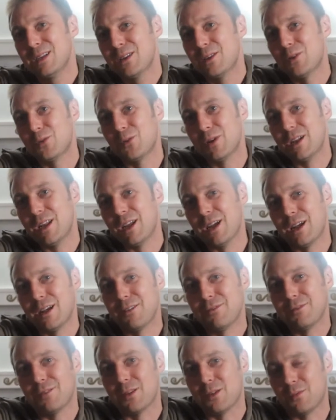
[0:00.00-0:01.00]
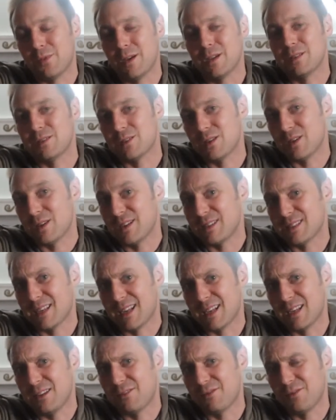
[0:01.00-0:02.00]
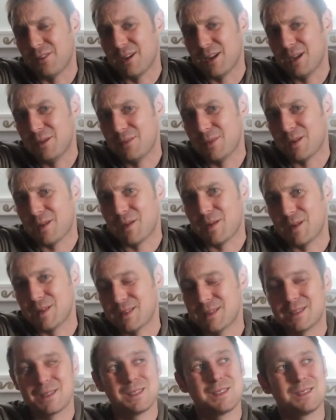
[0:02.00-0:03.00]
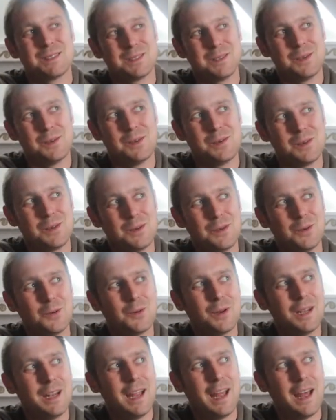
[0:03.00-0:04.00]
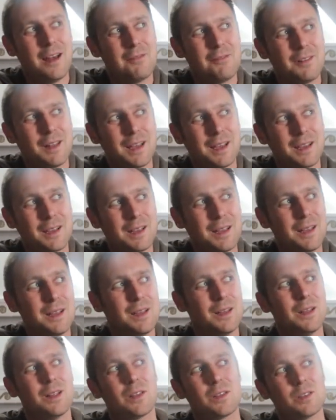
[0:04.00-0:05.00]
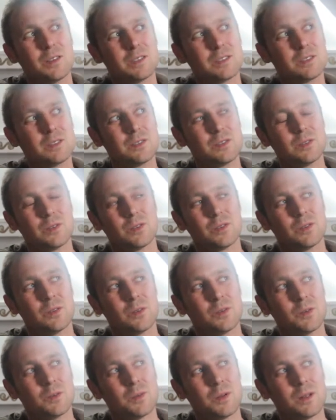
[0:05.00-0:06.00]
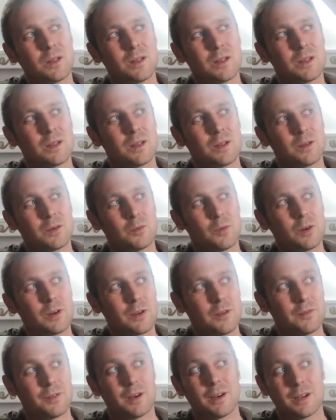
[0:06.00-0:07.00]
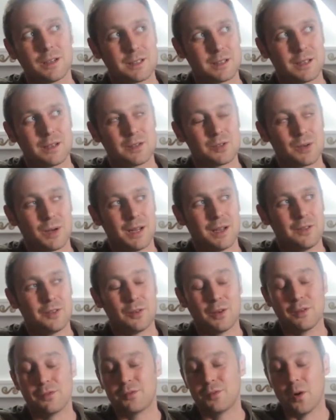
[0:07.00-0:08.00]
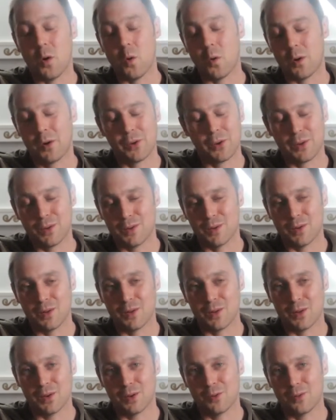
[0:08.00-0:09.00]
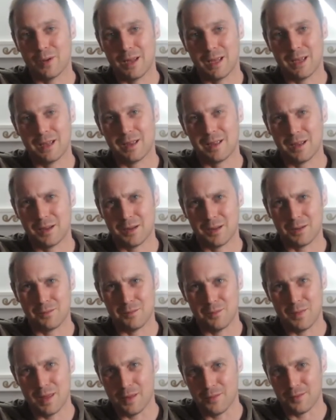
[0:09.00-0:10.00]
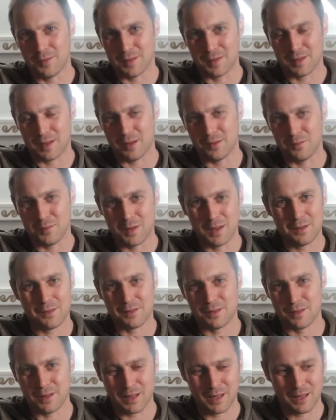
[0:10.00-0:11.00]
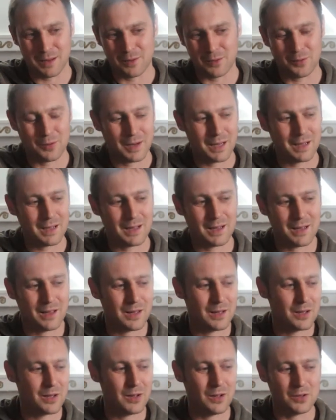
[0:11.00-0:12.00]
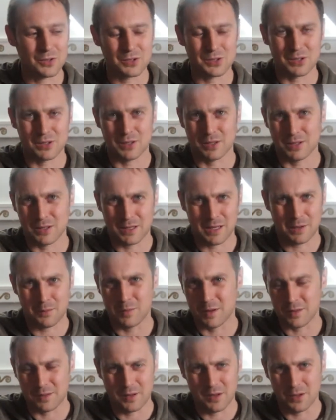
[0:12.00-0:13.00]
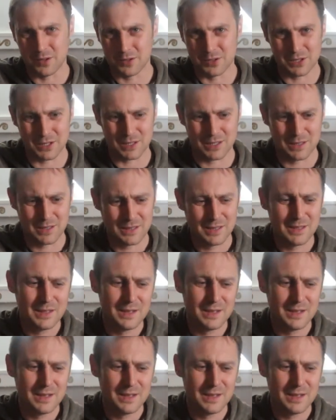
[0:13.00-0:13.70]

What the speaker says: You really have, well, it's not exactly funny, but it's you really have like those two work of art that are trying to evoke the Greek myths and Greek culture, like mythology.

++++

Task statement:
Pictures are to be left out when the lines from the one containing "[0:09.00-0:10.00]" through the end of the records above are repeated exactly; no other line is wanted.

Answer for the task:
[0:09.00-0:10.00]
[0:10.00-0:11.00]
[0:11.00-0:12.00]
[0:12.00-0:13.00]
[0:13.00-0:13.70]

What the speaker says: You really have, well, it's not exactly funny, but it's you really have like those two work of art that are trying to evoke the Greek myths and Greek culture, like mythology.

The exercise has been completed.